Nella nota è stato precisato che quest'anno l'ossigeno medicinale sia stato prodotto in un numero molto elevato di officine farmaceutiche a livello nazionale attraverso una rete produttiva in grado di garantire una rilevante disponibilità di ossigeno insieme ad una distribuzione capillare.

"Allo stato attuale, sebbene l’emergenza legata al virus SARS-CoV-2 abbia determinato una crescita significativa della domanda di ossigeno, non vi è alcun rischio di carenza del farmaco.
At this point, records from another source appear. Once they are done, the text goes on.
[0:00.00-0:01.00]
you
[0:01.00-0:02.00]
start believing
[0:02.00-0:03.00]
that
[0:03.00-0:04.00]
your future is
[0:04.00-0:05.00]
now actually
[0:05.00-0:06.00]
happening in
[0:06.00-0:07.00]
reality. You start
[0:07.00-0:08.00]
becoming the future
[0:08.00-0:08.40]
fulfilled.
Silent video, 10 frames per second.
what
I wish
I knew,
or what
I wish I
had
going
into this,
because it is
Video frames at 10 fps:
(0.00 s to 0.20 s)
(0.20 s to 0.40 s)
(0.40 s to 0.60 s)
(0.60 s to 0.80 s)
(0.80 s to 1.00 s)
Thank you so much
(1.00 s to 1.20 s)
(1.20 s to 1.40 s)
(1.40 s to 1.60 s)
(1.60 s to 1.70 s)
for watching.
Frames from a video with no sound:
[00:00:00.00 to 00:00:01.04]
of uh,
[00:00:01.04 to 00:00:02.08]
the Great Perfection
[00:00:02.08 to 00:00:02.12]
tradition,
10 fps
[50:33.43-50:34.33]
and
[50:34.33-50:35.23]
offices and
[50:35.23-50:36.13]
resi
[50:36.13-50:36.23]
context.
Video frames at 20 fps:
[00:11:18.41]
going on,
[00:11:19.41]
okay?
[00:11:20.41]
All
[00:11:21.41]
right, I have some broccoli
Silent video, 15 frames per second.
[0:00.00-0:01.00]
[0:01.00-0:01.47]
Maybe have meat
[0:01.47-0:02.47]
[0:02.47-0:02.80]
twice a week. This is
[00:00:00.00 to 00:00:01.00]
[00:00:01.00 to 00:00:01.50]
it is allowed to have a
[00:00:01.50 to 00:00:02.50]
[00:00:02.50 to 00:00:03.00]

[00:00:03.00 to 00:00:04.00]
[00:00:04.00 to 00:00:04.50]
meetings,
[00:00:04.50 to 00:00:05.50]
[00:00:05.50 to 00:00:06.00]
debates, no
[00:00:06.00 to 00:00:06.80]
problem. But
Le aziende del settore, grazie ad un enorme impegno del personale e a ragguardevoli investimenti produttivi e distributivi, hanno assicurato costantemente le forniture ossigeno liquido medicinale in serbatoio, nonché in bombole e unità base opportunamente sanificate ad ospedali ed ai pazienti a domicilio" si legge nel comunicato.

Notizie falsate dei media rischiano di peggiorare la situazione

"Le notizie imprecise riportate dai media in termini di “carenza di ossigeno” o “carenza di bombole” contribuiscono negativamente all’attuale situazione, in quanto molti utilizzatori potrebbero non restituire i recipienti di cui sono in possesso per paura di perderne la disponibilità in caso di bisogno.

È pertanto di fondamentale importanza, in questo stato emergenziale, che i recipienti per l’ossigeno vengano restituiti alla farmacia appena svuotati, per rendere le bombole immediatamente disponibili al riempimento e al successivo utilizzo" continua il comunicato.

Federfarma conferma il massimo impegno da parte delle farmacie Italiane per garantire la sanificazione e la pronta disponibilità delle bombole da riconsegnare: per questo, a seguito della riunione, la federazione ha già avviato una campagna di sensibilizzazione attraverso le farmacie, mirata a promuovere la restituzione delle bombole e dei contenitori non utilizzati.

Le bombole d’ossigeno medicale vuote sui siti dell’usato e all’interno dei marketplace dei social network si vendono anche a 250 euro l’una. Si tratta di annunci apposti da privati cittadini, i quali vendono la propria bombola d’ossigeno medicale usata e priva di certificazioni o di indicazioni chiare.